===== TASK INPUT

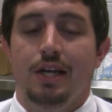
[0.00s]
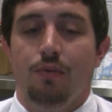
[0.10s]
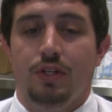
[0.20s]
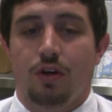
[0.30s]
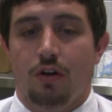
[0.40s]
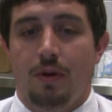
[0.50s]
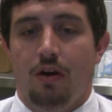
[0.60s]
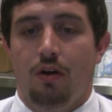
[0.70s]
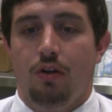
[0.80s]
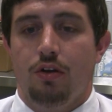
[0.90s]
we talked about
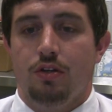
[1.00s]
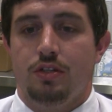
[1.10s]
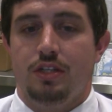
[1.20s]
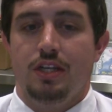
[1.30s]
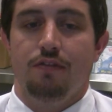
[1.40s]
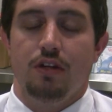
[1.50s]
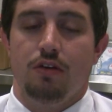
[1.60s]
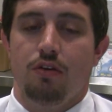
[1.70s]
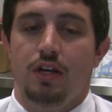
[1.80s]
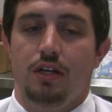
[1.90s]
earlier, Stephen
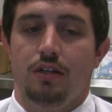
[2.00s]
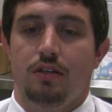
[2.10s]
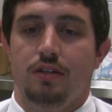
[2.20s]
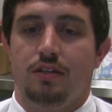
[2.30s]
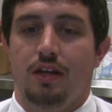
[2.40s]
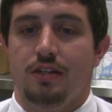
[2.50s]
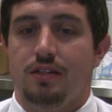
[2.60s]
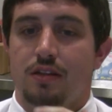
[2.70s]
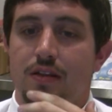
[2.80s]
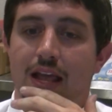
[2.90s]
Green
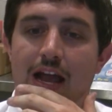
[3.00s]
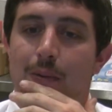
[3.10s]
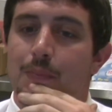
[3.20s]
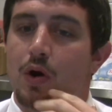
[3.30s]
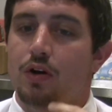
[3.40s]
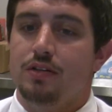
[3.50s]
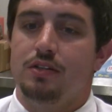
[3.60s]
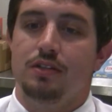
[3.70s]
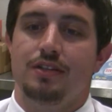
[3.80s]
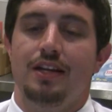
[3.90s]
discussed how
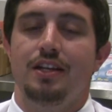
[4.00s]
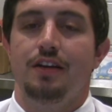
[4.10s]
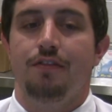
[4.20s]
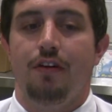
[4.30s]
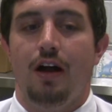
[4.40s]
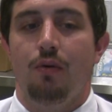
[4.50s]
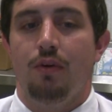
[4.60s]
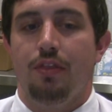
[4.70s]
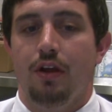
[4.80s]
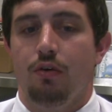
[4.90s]
partisans identify
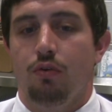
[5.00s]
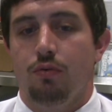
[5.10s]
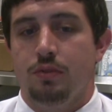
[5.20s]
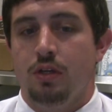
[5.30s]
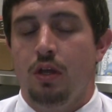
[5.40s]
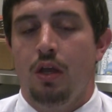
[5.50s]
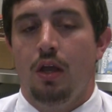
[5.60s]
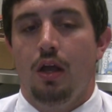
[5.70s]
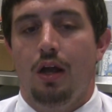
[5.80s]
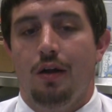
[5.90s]
with their groups.
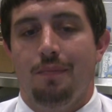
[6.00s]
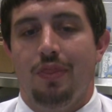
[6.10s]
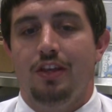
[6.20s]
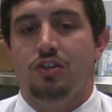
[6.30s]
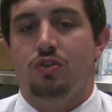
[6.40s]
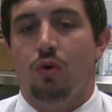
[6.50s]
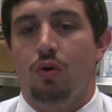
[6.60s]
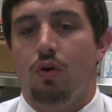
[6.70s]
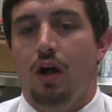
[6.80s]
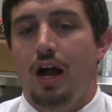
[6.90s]
The historical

==========

» WHAT THE TASK REQUIRES: All the records need to be repeated exactly, with the images dropped.

» OUTPUT FOR THIS EXERCISE:
[0.00s]
[0.10s]
[0.20s]
[0.30s]
[0.40s]
[0.50s]
[0.60s]
[0.70s]
[0.80s]
[0.90s]
we talked about
[1.00s]
[1.10s]
[1.20s]
[1.30s]
[1.40s]
[1.50s]
[1.60s]
[1.70s]
[1.80s]
[1.90s]
earlier, Stephen
[2.00s]
[2.10s]
[2.20s]
[2.30s]
[2.40s]
[2.50s]
[2.60s]
[2.70s]
[2.80s]
[2.90s]
Green
[3.00s]
[3.10s]
[3.20s]
[3.30s]
[3.40s]
[3.50s]
[3.60s]
[3.70s]
[3.80s]
[3.90s]
discussed how
[4.00s]
[4.10s]
[4.20s]
[4.30s]
[4.40s]
[4.50s]
[4.60s]
[4.70s]
[4.80s]
[4.90s]
partisans identify
[5.00s]
[5.10s]
[5.20s]
[5.30s]
[5.40s]
[5.50s]
[5.60s]
[5.70s]
[5.80s]
[5.90s]
with their groups.
[6.00s]
[6.10s]
[6.20s]
[6.30s]
[6.40s]
[6.50s]
[6.60s]
[6.70s]
[6.80s]
[6.90s]
The historical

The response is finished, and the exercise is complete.